• **What this task involves**
Would you return the lines that run from the start of the data below to the line with "[00:00:06.30]", both included, exactly as written and without pictures?

Saved data entries:
○ ○ ○ ○ ○

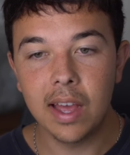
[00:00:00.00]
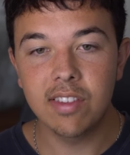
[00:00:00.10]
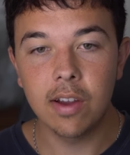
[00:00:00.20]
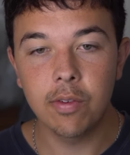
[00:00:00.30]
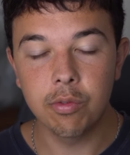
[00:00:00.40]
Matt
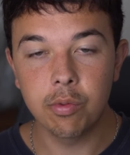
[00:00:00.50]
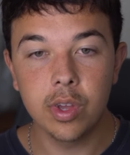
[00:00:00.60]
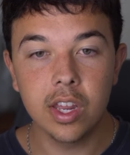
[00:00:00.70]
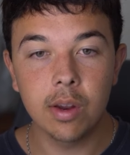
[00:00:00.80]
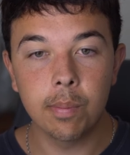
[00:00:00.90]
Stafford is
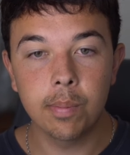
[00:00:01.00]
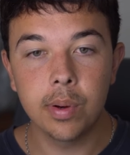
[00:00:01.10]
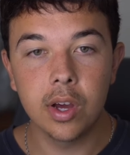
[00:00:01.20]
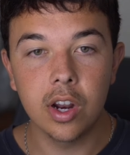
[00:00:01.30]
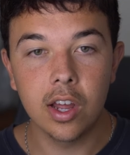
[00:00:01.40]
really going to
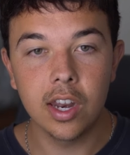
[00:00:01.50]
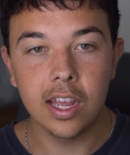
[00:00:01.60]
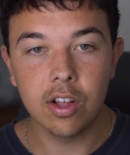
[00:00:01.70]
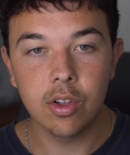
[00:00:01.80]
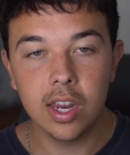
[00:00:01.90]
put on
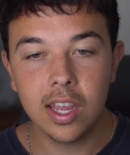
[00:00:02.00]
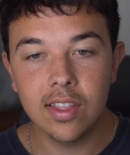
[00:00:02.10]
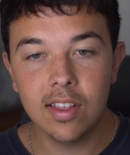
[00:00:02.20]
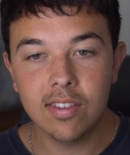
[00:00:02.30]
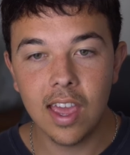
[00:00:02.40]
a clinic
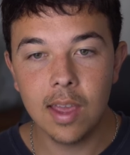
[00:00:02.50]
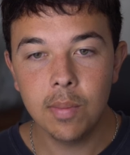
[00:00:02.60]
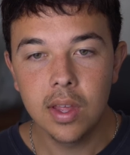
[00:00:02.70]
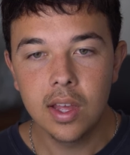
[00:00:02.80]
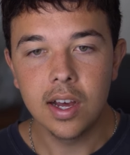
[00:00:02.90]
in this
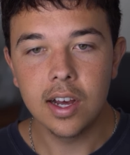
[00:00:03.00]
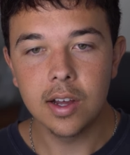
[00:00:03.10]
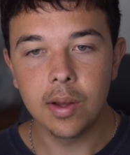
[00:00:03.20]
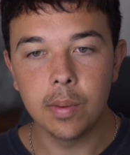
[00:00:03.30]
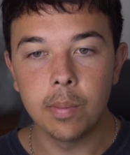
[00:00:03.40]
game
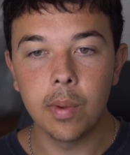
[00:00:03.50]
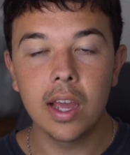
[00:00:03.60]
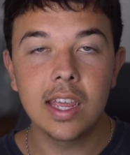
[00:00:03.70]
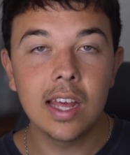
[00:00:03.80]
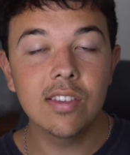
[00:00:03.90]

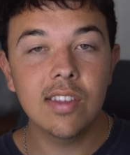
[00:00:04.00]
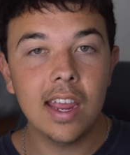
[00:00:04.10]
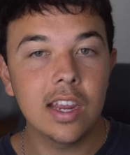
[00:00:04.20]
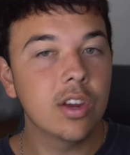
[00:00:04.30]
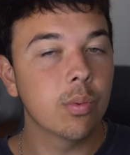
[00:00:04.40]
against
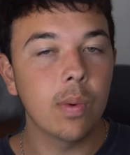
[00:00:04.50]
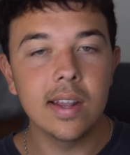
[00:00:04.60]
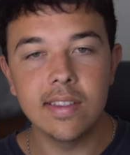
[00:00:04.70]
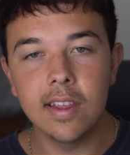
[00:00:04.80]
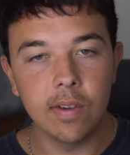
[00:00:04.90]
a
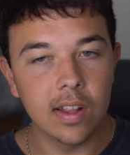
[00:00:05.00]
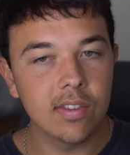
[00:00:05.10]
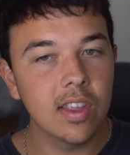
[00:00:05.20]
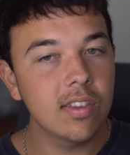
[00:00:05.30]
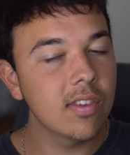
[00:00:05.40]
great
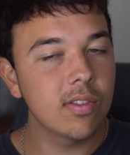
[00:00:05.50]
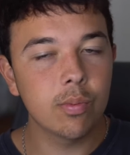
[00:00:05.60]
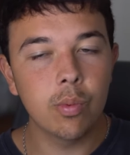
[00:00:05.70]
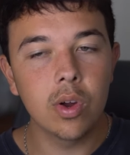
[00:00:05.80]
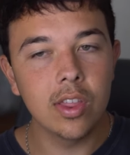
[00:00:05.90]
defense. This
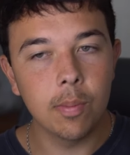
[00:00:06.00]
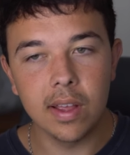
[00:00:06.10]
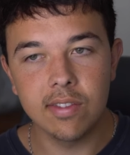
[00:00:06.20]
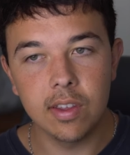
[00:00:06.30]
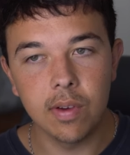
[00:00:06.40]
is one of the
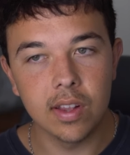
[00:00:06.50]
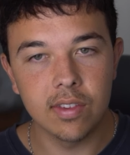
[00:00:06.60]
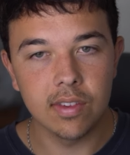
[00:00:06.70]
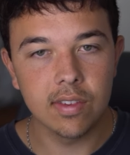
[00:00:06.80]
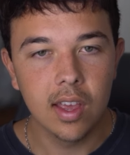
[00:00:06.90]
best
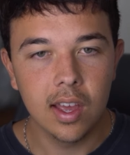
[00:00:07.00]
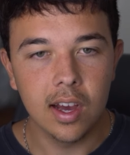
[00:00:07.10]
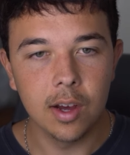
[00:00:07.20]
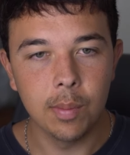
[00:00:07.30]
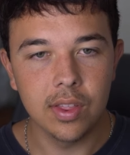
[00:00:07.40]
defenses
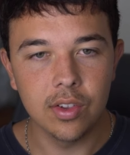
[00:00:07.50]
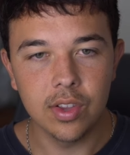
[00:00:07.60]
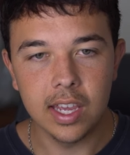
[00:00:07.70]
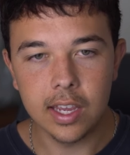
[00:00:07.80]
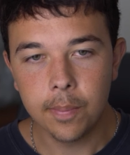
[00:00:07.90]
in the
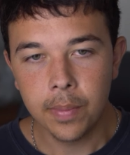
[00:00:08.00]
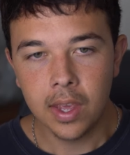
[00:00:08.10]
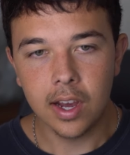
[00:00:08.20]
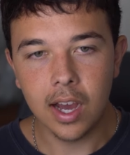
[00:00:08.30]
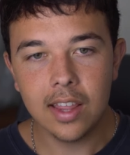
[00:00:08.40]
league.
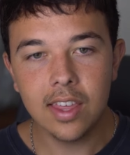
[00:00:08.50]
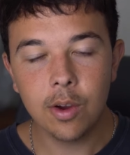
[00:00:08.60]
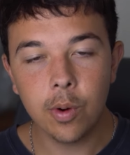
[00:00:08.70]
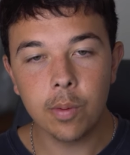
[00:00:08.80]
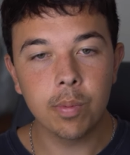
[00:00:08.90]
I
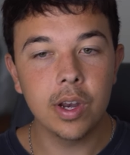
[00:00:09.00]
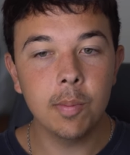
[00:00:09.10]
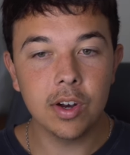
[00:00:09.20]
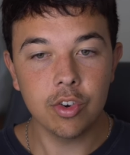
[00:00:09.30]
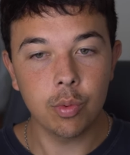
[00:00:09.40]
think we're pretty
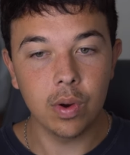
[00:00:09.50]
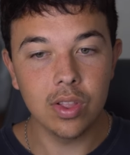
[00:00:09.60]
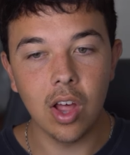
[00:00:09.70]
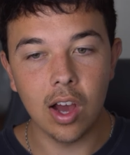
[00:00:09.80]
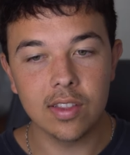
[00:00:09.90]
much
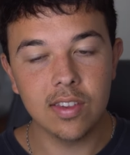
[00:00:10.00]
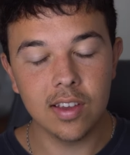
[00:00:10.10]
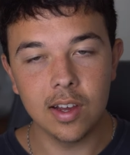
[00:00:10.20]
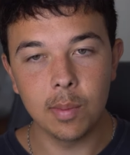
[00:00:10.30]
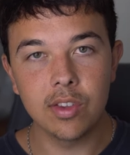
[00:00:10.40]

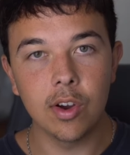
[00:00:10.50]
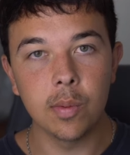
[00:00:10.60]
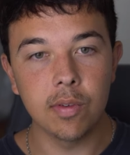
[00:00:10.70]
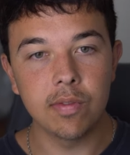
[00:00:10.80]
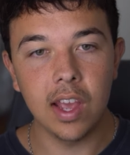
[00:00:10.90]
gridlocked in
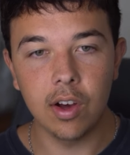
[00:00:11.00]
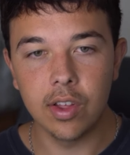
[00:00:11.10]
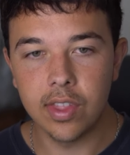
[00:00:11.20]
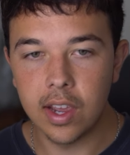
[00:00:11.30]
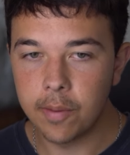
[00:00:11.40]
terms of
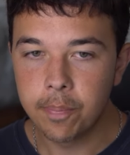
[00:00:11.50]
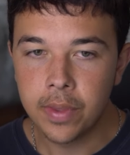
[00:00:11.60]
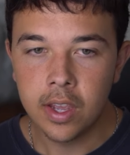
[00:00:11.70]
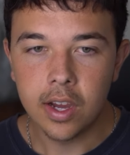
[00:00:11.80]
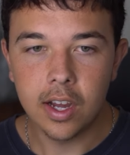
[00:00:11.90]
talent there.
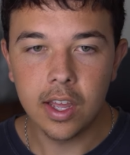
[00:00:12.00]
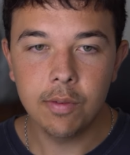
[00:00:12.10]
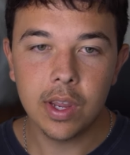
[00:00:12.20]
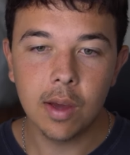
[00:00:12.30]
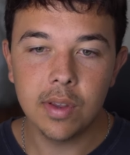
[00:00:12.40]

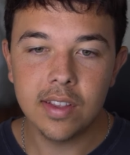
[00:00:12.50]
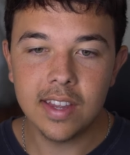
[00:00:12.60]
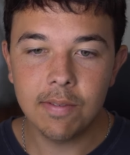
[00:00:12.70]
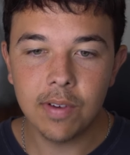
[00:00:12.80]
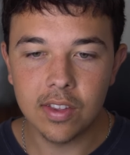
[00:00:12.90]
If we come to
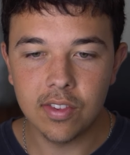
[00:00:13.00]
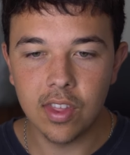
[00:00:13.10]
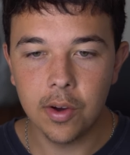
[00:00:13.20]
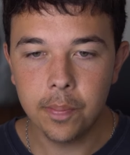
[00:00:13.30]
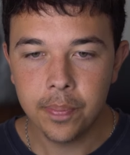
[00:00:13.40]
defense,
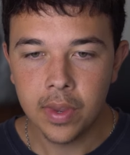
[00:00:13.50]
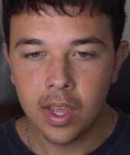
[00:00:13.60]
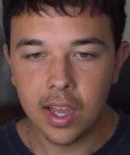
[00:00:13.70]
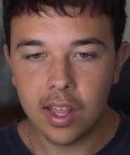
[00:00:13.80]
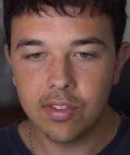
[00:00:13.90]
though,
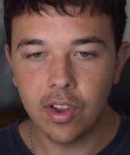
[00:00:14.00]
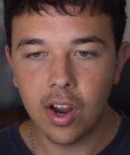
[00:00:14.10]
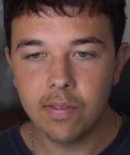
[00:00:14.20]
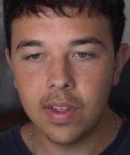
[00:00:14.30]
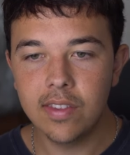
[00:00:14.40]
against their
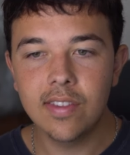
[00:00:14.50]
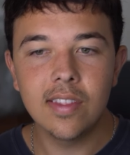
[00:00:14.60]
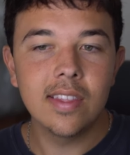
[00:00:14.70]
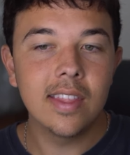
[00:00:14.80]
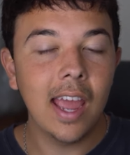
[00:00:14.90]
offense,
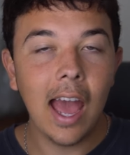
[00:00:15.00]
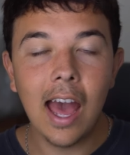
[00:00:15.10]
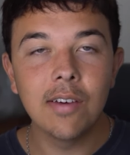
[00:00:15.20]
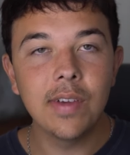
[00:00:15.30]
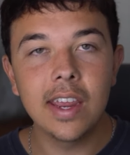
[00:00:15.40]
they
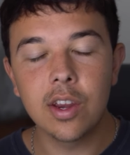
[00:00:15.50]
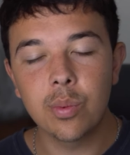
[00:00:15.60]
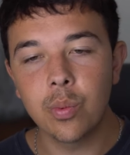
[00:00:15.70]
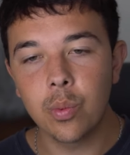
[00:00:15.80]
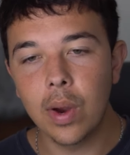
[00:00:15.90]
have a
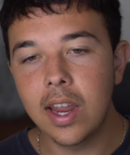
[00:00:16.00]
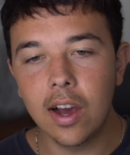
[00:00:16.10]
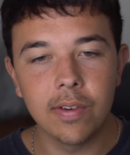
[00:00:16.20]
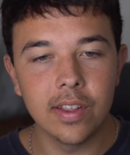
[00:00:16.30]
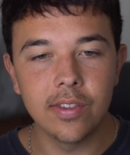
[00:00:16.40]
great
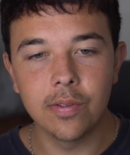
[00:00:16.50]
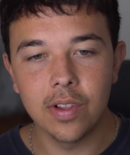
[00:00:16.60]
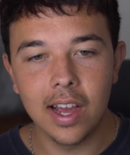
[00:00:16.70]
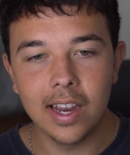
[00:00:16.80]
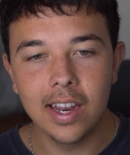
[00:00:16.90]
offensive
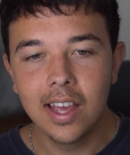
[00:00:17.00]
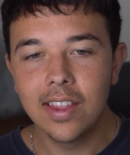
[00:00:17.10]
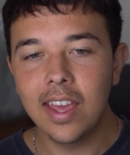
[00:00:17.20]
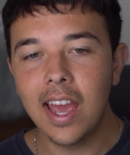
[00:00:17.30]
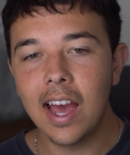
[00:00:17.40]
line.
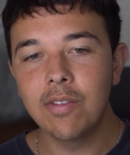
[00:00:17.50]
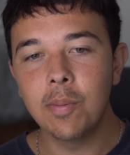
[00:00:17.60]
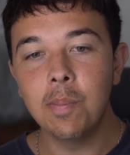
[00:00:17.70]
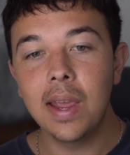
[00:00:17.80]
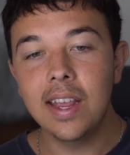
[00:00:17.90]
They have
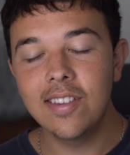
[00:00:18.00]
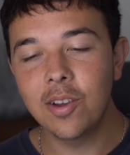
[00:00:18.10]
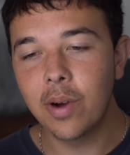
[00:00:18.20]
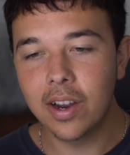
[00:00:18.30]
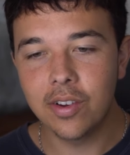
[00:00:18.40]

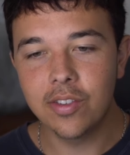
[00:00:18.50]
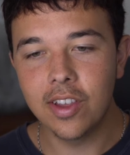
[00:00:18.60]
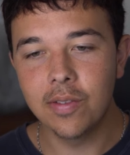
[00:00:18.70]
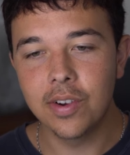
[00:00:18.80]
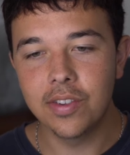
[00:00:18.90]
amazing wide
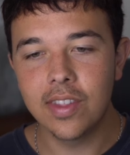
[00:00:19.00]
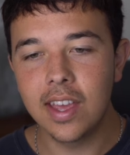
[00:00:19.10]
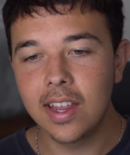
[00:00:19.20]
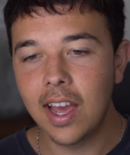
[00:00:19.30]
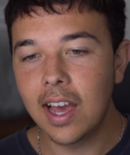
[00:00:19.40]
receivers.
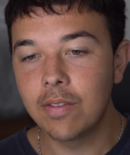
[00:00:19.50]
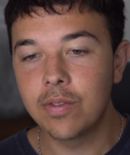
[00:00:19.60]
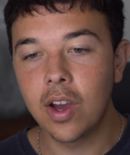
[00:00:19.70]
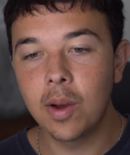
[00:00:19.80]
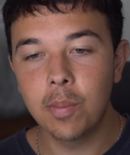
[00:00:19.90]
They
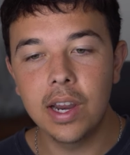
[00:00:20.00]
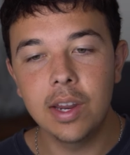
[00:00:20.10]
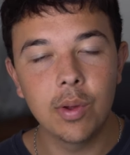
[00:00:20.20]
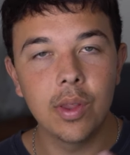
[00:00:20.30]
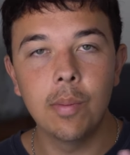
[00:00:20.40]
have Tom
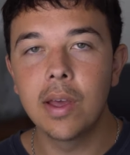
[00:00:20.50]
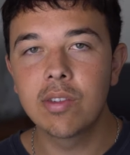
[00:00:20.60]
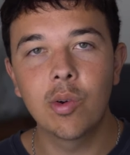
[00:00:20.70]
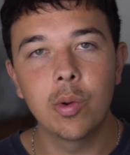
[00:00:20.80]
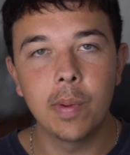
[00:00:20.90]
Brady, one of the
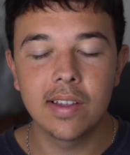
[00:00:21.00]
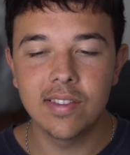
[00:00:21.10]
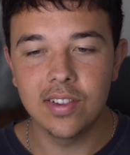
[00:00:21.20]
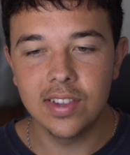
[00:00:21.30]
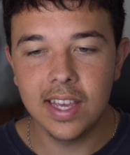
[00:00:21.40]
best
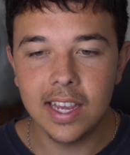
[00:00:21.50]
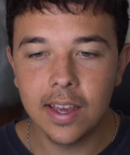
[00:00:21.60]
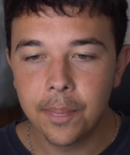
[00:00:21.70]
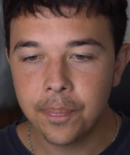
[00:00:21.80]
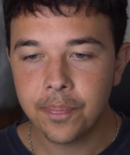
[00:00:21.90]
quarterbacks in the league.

○ ○ ○ ○ ○

• **Expected answer**
[00:00:00.00]
[00:00:00.10]
[00:00:00.20]
[00:00:00.30]
[00:00:00.40]
Matt
[00:00:00.50]
[00:00:00.60]
[00:00:00.70]
[00:00:00.80]
[00:00:00.90]
Stafford is
[00:00:01.00]
[00:00:01.10]
[00:00:01.20]
[00:00:01.30]
[00:00:01.40]
really going to
[00:00:01.50]
[00:00:01.60]
[00:00:01.70]
[00:00:01.80]
[00:00:01.90]
put on
[00:00:02.00]
[00:00:02.10]
[00:00:02.20]
[00:00:02.30]
[00:00:02.40]
a clinic
[00:00:02.50]
[00:00:02.60]
[00:00:02.70]
[00:00:02.80]
[00:00:02.90]
in this
[00:00:03.00]
[00:00:03.10]
[00:00:03.20]
[00:00:03.30]
[00:00:03.40]
game
[00:00:03.50]
[00:00:03.60]
[00:00:03.70]
[00:00:03.80]
[00:00:03.90]

[00:00:04.00]
[00:00:04.10]
[00:00:04.20]
[00:00:04.30]
[00:00:04.40]
against
[00:00:04.50]
[00:00:04.60]
[00:00:04.70]
[00:00:04.80]
[00:00:04.90]
a
[00:00:05.00]
[00:00:05.10]
[00:00:05.20]
[00:00:05.30]
[00:00:05.40]
great
[00:00:05.50]
[00:00:05.60]
[00:00:05.70]
[00:00:05.80]
[00:00:05.90]
defense. This
[00:00:06.00]
[00:00:06.10]
[00:00:06.20]
[00:00:06.30]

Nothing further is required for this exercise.